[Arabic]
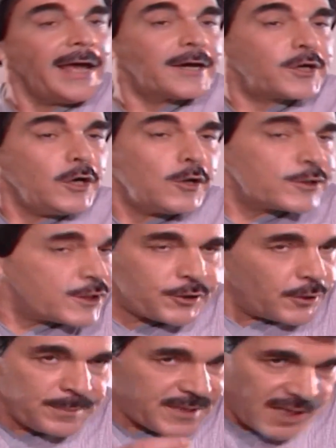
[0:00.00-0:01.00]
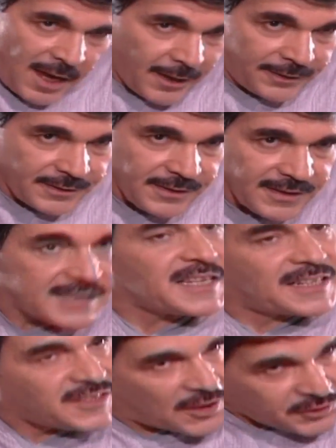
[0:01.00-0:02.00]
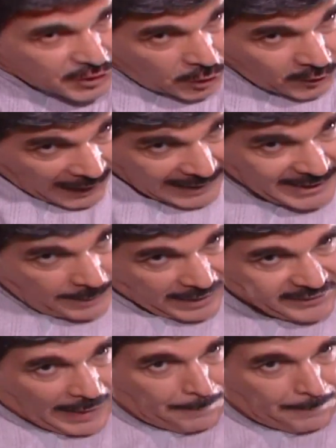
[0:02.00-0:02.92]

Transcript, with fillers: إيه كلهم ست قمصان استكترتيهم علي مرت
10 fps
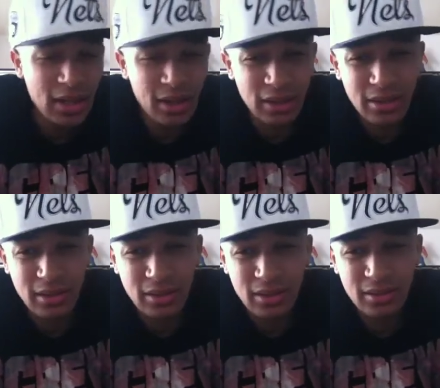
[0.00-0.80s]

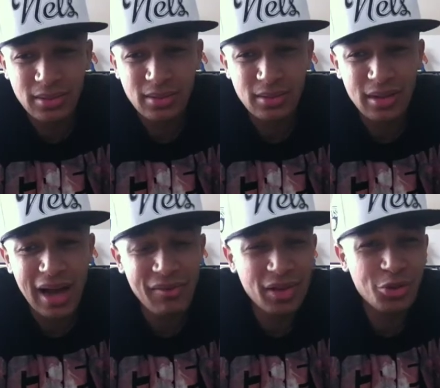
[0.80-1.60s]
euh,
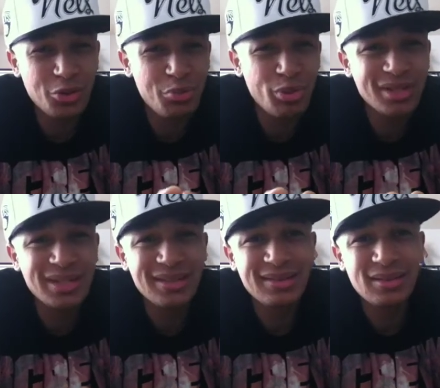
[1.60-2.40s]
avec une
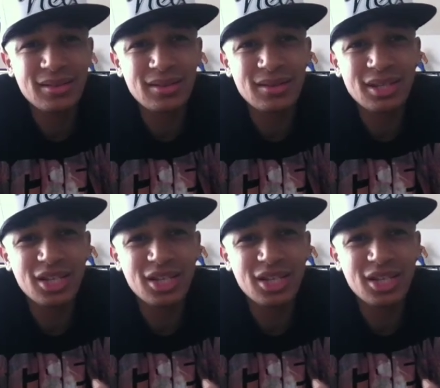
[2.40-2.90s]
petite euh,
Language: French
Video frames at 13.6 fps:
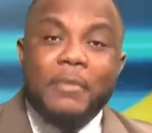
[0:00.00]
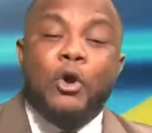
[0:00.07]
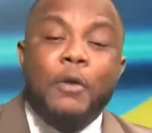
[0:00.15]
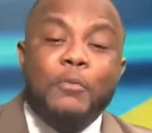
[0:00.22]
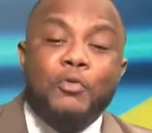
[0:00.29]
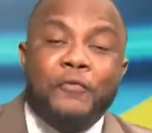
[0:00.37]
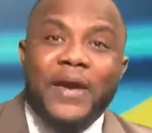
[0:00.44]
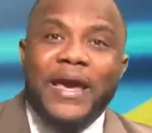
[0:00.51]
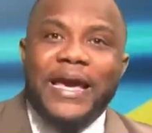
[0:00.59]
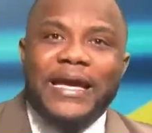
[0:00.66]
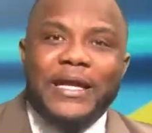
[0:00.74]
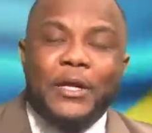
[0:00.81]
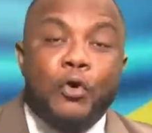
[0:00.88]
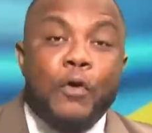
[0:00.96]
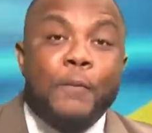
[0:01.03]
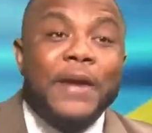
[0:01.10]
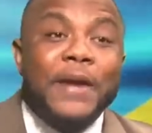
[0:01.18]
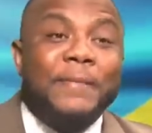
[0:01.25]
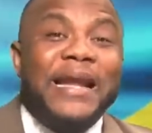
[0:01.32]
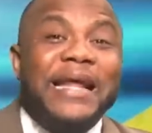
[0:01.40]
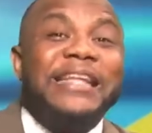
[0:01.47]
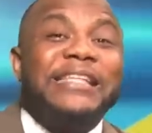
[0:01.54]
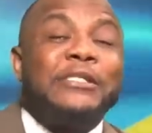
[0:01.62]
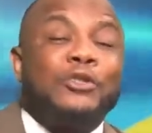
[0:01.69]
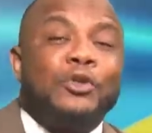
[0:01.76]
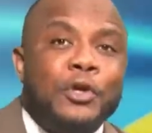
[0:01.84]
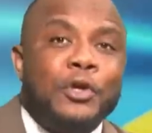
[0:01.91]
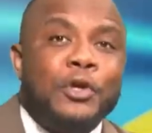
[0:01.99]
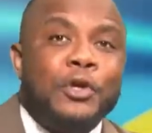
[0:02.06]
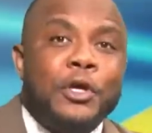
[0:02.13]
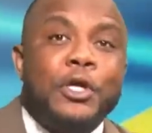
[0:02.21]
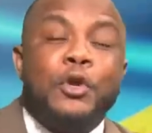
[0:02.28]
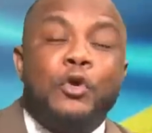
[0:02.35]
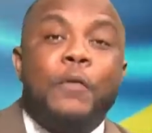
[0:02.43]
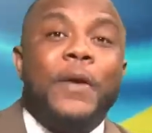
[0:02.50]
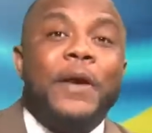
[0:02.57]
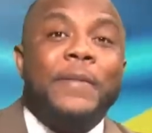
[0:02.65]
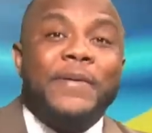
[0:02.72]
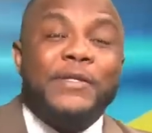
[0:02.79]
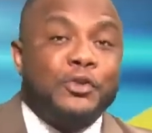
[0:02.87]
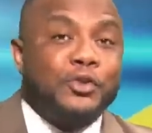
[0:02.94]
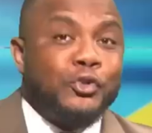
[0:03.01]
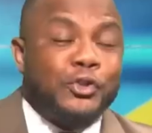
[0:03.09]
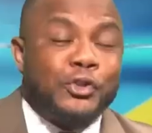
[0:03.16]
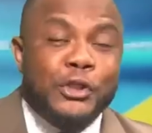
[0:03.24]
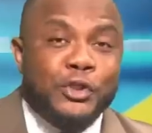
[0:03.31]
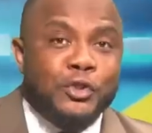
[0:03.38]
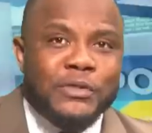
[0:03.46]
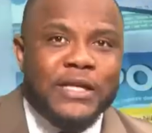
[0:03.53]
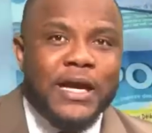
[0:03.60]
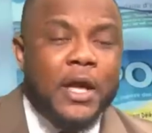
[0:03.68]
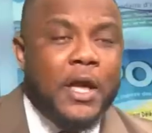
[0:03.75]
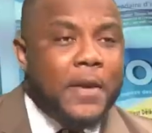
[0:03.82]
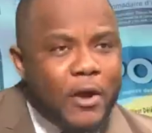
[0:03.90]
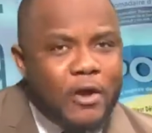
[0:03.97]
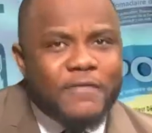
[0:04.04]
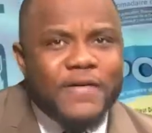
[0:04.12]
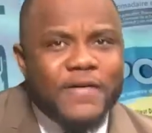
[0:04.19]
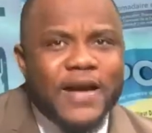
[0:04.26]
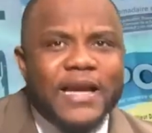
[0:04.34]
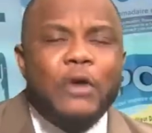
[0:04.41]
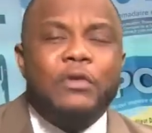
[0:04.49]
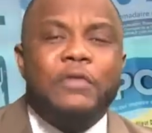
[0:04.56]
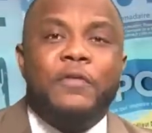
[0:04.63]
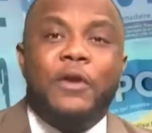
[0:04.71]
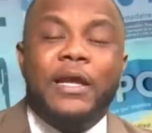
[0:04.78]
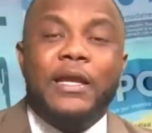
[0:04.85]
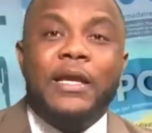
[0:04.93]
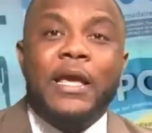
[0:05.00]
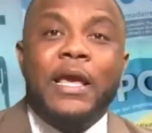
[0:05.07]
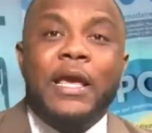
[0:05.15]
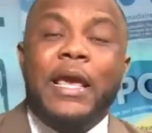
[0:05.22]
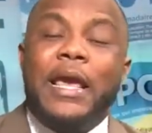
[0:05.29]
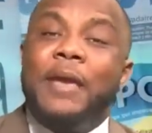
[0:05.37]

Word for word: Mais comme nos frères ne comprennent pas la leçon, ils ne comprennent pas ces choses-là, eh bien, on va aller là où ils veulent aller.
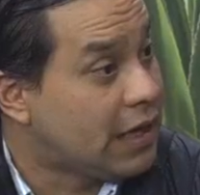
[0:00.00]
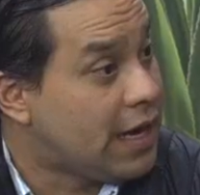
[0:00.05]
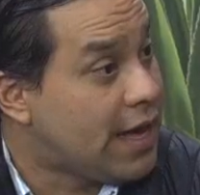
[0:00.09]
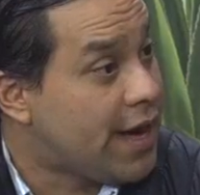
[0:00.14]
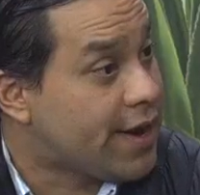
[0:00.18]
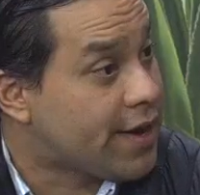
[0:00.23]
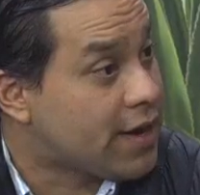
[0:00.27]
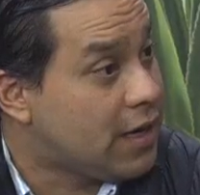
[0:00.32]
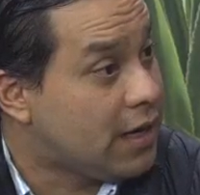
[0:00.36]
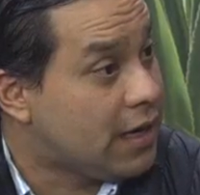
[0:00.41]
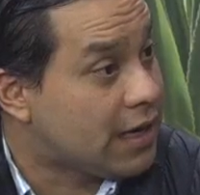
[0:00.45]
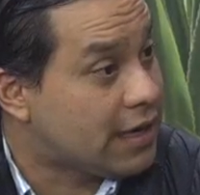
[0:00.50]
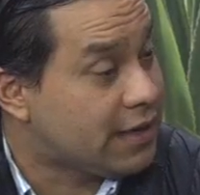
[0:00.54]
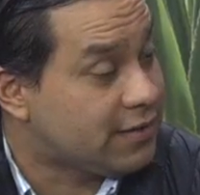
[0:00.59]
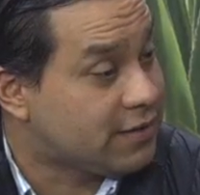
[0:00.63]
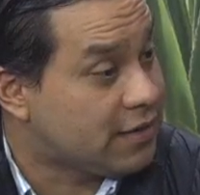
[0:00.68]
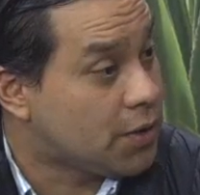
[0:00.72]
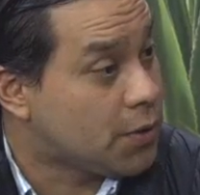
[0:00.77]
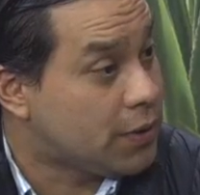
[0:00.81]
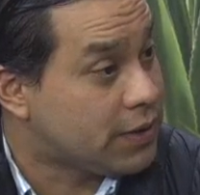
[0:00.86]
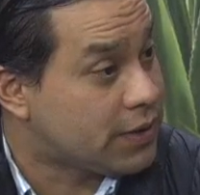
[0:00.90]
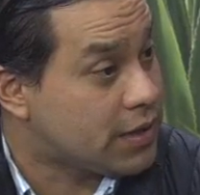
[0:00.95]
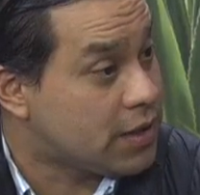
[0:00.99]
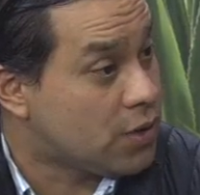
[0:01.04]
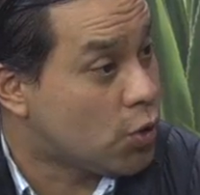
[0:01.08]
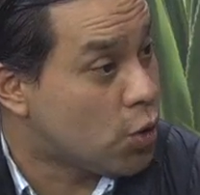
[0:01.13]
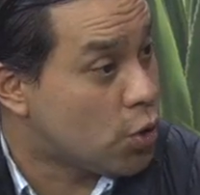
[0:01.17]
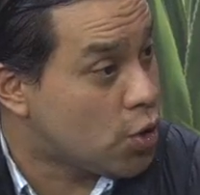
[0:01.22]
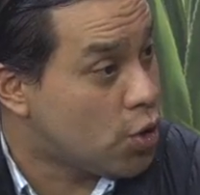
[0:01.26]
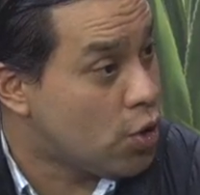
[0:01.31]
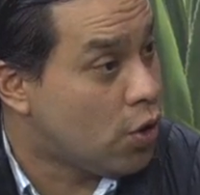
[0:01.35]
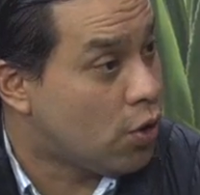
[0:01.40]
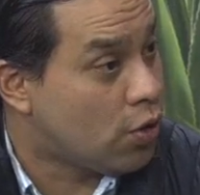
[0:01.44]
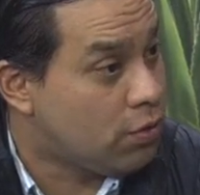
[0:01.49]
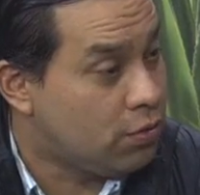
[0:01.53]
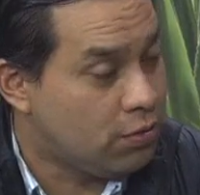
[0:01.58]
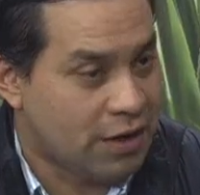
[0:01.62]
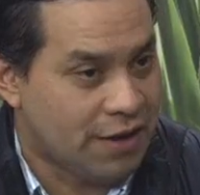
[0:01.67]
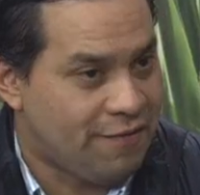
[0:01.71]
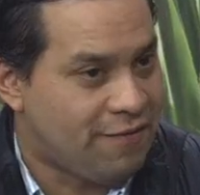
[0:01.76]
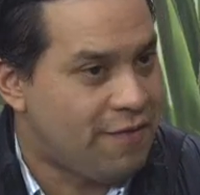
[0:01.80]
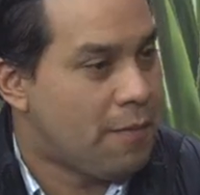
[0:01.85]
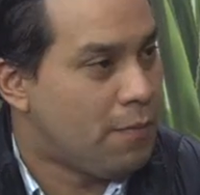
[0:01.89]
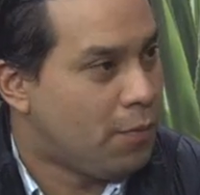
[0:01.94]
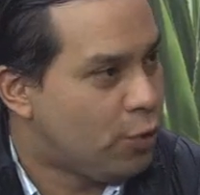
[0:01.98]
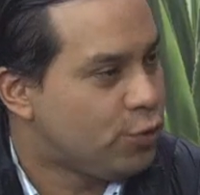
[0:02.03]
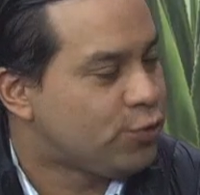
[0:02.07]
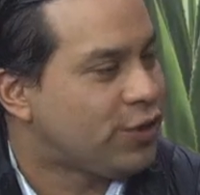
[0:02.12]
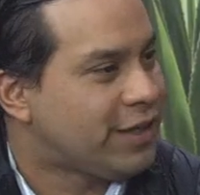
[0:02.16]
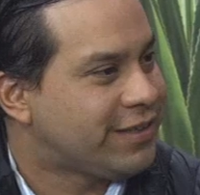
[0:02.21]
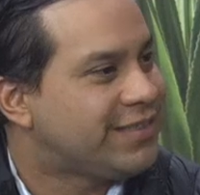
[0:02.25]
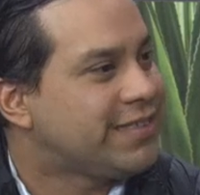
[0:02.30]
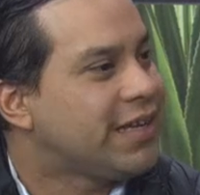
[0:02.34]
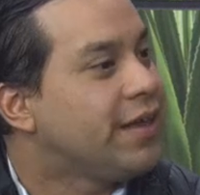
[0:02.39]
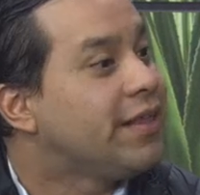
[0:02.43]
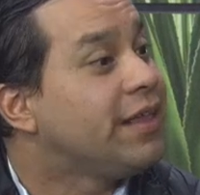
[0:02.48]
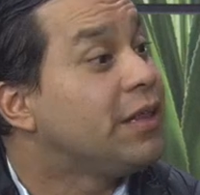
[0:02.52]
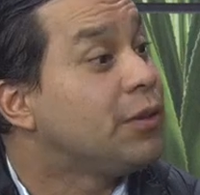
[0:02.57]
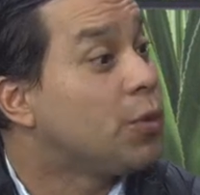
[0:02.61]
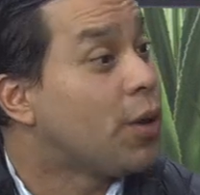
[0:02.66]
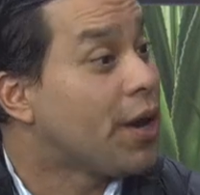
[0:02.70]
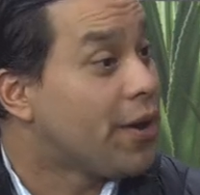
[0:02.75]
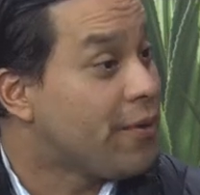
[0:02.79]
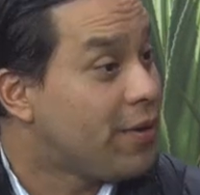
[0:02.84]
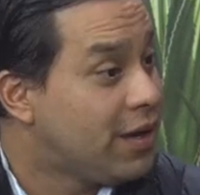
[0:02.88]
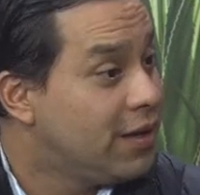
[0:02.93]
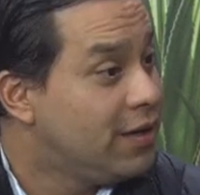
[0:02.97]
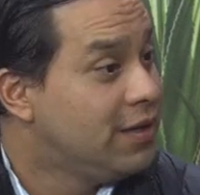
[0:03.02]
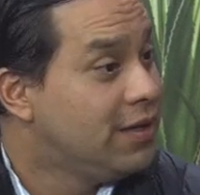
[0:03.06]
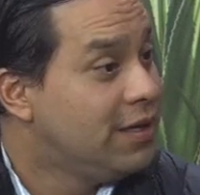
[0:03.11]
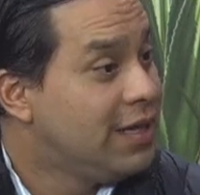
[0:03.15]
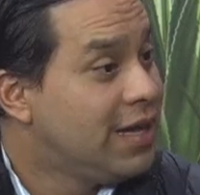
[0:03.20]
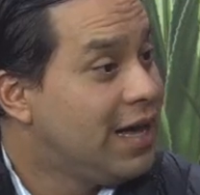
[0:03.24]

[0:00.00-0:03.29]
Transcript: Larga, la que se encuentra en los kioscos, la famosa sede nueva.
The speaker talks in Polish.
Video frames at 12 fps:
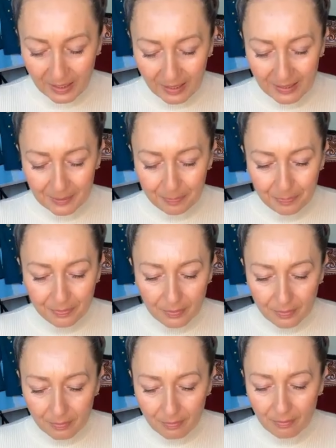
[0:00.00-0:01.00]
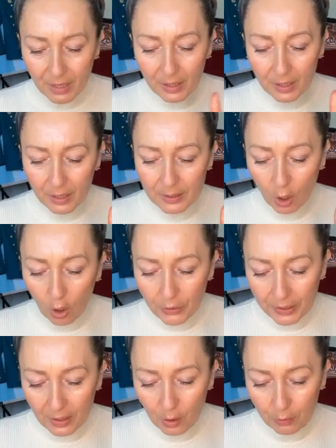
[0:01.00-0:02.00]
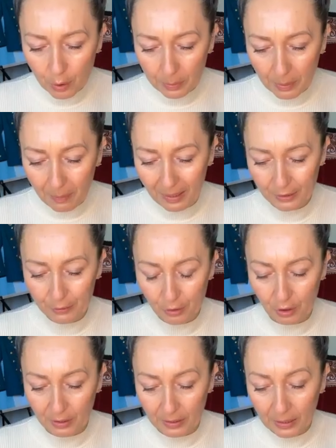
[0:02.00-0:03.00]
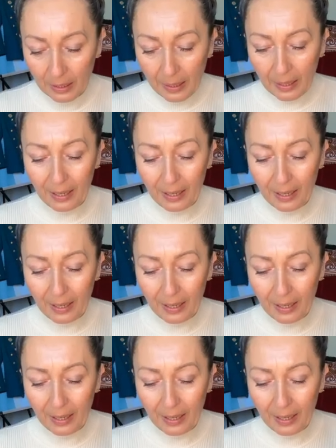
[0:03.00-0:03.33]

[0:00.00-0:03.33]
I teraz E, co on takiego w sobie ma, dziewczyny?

● ● ●

§ Task details
Your response must restate every record above exactly, with each picture omitted.

§ Answer area
[Arabic]
[0:00.00-0:01.00]
[0:01.00-0:02.00]
[0:02.00-0:02.92]

Transcript, with fillers: إيه كلهم ست قمصان استكترتيهم علي مرت
10 fps
[0.00-0.80s]

[0.80-1.60s]
euh,
[1.60-2.40s]
avec une
[2.40-2.90s]
petite euh,
Language: French
Video frames at 13.6 fps:
[0:00.00]
[0:00.07]
[0:00.15]
[0:00.22]
[0:00.29]
[0:00.37]
[0:00.44]
[0:00.51]
[0:00.59]
[0:00.66]
[0:00.74]
[0:00.81]
[0:00.88]
[0:00.96]
[0:01.03]
[0:01.10]
[0:01.18]
[0:01.25]
[0:01.32]
[0:01.40]
[0:01.47]
[0:01.54]
[0:01.62]
[0:01.69]
[0:01.76]
[0:01.84]
[0:01.91]
[0:01.99]
[0:02.06]
[0:02.13]
[0:02.21]
[0:02.28]
[0:02.35]
[0:02.43]
[0:02.50]
[0:02.57]
[0:02.65]
[0:02.72]
[0:02.79]
[0:02.87]
[0:02.94]
[0:03.01]
[0:03.09]
[0:03.16]
[0:03.24]
[0:03.31]
[0:03.38]
[0:03.46]
[0:03.53]
[0:03.60]
[0:03.68]
[0:03.75]
[0:03.82]
[0:03.90]
[0:03.97]
[0:04.04]
[0:04.12]
[0:04.19]
[0:04.26]
[0:04.34]
[0:04.41]
[0:04.49]
[0:04.56]
[0:04.63]
[0:04.71]
[0:04.78]
[0:04.85]
[0:04.93]
[0:05.00]
[0:05.07]
[0:05.15]
[0:05.22]
[0:05.29]
[0:05.37]

Word for word: Mais comme nos frères ne comprennent pas la leçon, ils ne comprennent pas ces choses-là, eh bien, on va aller là où ils veulent aller.
[0:00.00]
[0:00.05]
[0:00.09]
[0:00.14]
[0:00.18]
[0:00.23]
[0:00.27]
[0:00.32]
[0:00.36]
[0:00.41]
[0:00.45]
[0:00.50]
[0:00.54]
[0:00.59]
[0:00.63]
[0:00.68]
[0:00.72]
[0:00.77]
[0:00.81]
[0:00.86]
[0:00.90]
[0:00.95]
[0:00.99]
[0:01.04]
[0:01.08]
[0:01.13]
[0:01.17]
[0:01.22]
[0:01.26]
[0:01.31]
[0:01.35]
[0:01.40]
[0:01.44]
[0:01.49]
[0:01.53]
[0:01.58]
[0:01.62]
[0:01.67]
[0:01.71]
[0:01.76]
[0:01.80]
[0:01.85]
[0:01.89]
[0:01.94]
[0:01.98]
[0:02.03]
[0:02.07]
[0:02.12]
[0:02.16]
[0:02.21]
[0:02.25]
[0:02.30]
[0:02.34]
[0:02.39]
[0:02.43]
[0:02.48]
[0:02.52]
[0:02.57]
[0:02.61]
[0:02.66]
[0:02.70]
[0:02.75]
[0:02.79]
[0:02.84]
[0:02.88]
[0:02.93]
[0:02.97]
[0:03.02]
[0:03.06]
[0:03.11]
[0:03.15]
[0:03.20]
[0:03.24]

[0:00.00-0:03.29]
Transcript: Larga, la que se encuentra en los kioscos, la famosa sede nueva.
The speaker talks in Polish.
Video frames at 12 fps:
[0:00.00-0:01.00]
[0:01.00-0:02.00]
[0:02.00-0:03.00]
[0:03.00-0:03.33]

[0:00.00-0:03.33]
I teraz E, co on takiego w sobie ma, dziewczyny?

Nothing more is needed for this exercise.